Write out the listing below in full and exactly, leaving out every picture.

(Available data)

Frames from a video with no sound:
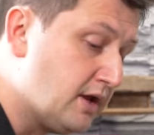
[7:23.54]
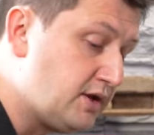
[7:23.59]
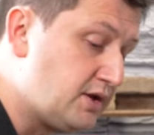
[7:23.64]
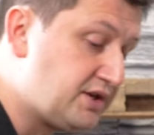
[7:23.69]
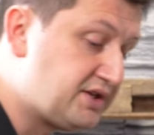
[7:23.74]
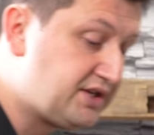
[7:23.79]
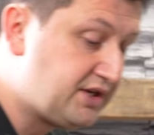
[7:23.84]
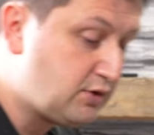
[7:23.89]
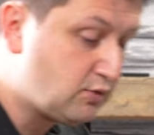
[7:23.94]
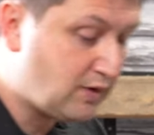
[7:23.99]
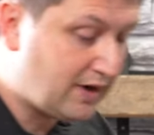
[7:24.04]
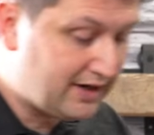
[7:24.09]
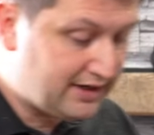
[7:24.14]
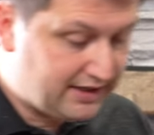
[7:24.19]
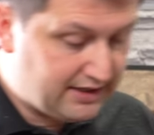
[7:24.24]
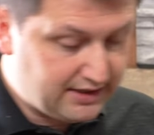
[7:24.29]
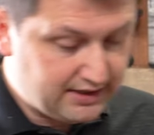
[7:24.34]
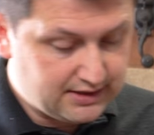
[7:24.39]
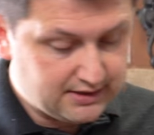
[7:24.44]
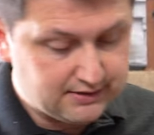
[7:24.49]
You see right
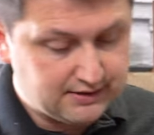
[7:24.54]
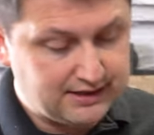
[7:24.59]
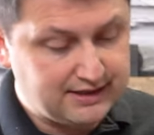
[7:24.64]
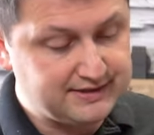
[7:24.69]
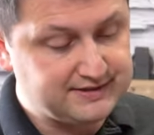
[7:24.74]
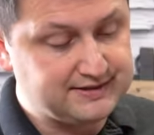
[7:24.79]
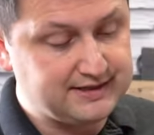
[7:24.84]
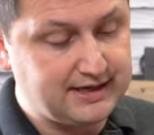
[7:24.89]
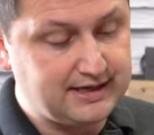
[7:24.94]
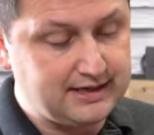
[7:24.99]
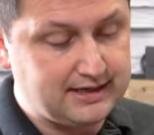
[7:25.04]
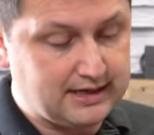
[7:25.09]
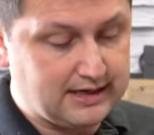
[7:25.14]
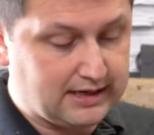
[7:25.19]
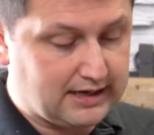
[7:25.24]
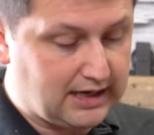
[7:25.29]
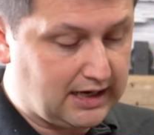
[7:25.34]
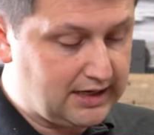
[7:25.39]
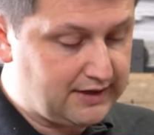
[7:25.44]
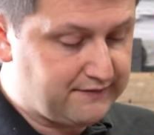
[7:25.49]
here, it's a, a
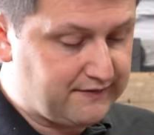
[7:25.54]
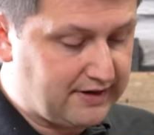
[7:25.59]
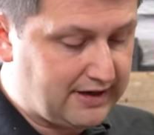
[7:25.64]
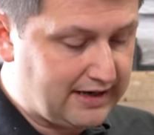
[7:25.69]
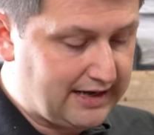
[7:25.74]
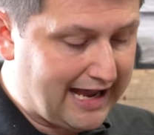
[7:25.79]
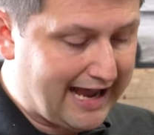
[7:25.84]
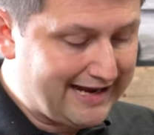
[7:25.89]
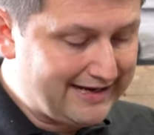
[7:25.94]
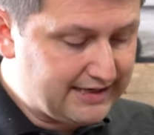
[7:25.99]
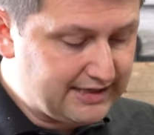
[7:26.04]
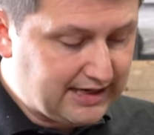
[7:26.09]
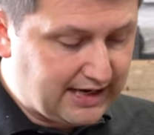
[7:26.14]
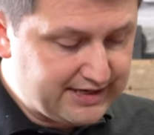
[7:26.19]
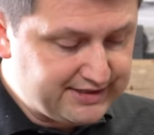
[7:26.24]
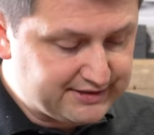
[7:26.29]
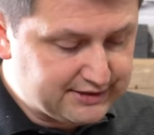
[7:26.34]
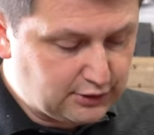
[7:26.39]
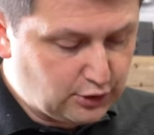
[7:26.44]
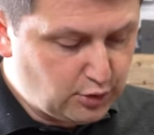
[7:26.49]
kind of a
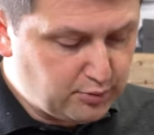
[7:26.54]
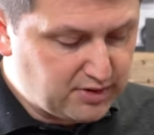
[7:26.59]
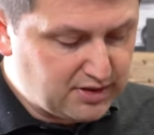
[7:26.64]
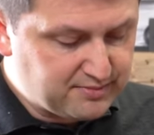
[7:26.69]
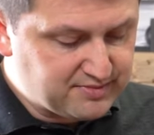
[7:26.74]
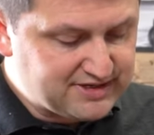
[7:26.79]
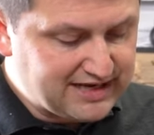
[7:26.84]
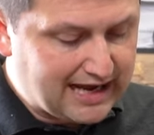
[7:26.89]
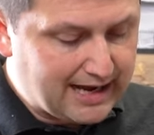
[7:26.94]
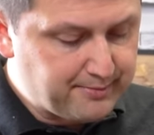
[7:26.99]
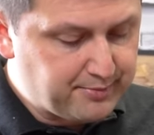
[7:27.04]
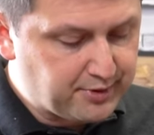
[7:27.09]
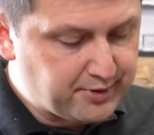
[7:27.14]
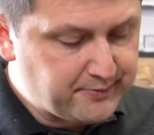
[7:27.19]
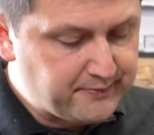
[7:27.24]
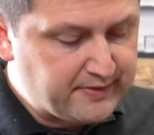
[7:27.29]
anodized aluminum tamper.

(End Available data)

- _Answer to this problem_:
Frames from a video with no sound:
[7:23.54]
[7:23.59]
[7:23.64]
[7:23.69]
[7:23.74]
[7:23.79]
[7:23.84]
[7:23.89]
[7:23.94]
[7:23.99]
[7:24.04]
[7:24.09]
[7:24.14]
[7:24.19]
[7:24.24]
[7:24.29]
[7:24.34]
[7:24.39]
[7:24.44]
[7:24.49]
You see right
[7:24.54]
[7:24.59]
[7:24.64]
[7:24.69]
[7:24.74]
[7:24.79]
[7:24.84]
[7:24.89]
[7:24.94]
[7:24.99]
[7:25.04]
[7:25.09]
[7:25.14]
[7:25.19]
[7:25.24]
[7:25.29]
[7:25.34]
[7:25.39]
[7:25.44]
[7:25.49]
here, it's a, a
[7:25.54]
[7:25.59]
[7:25.64]
[7:25.69]
[7:25.74]
[7:25.79]
[7:25.84]
[7:25.89]
[7:25.94]
[7:25.99]
[7:26.04]
[7:26.09]
[7:26.14]
[7:26.19]
[7:26.24]
[7:26.29]
[7:26.34]
[7:26.39]
[7:26.44]
[7:26.49]
kind of a
[7:26.54]
[7:26.59]
[7:26.64]
[7:26.69]
[7:26.74]
[7:26.79]
[7:26.84]
[7:26.89]
[7:26.94]
[7:26.99]
[7:27.04]
[7:27.09]
[7:27.14]
[7:27.19]
[7:27.24]
[7:27.29]
anodized aluminum tamper.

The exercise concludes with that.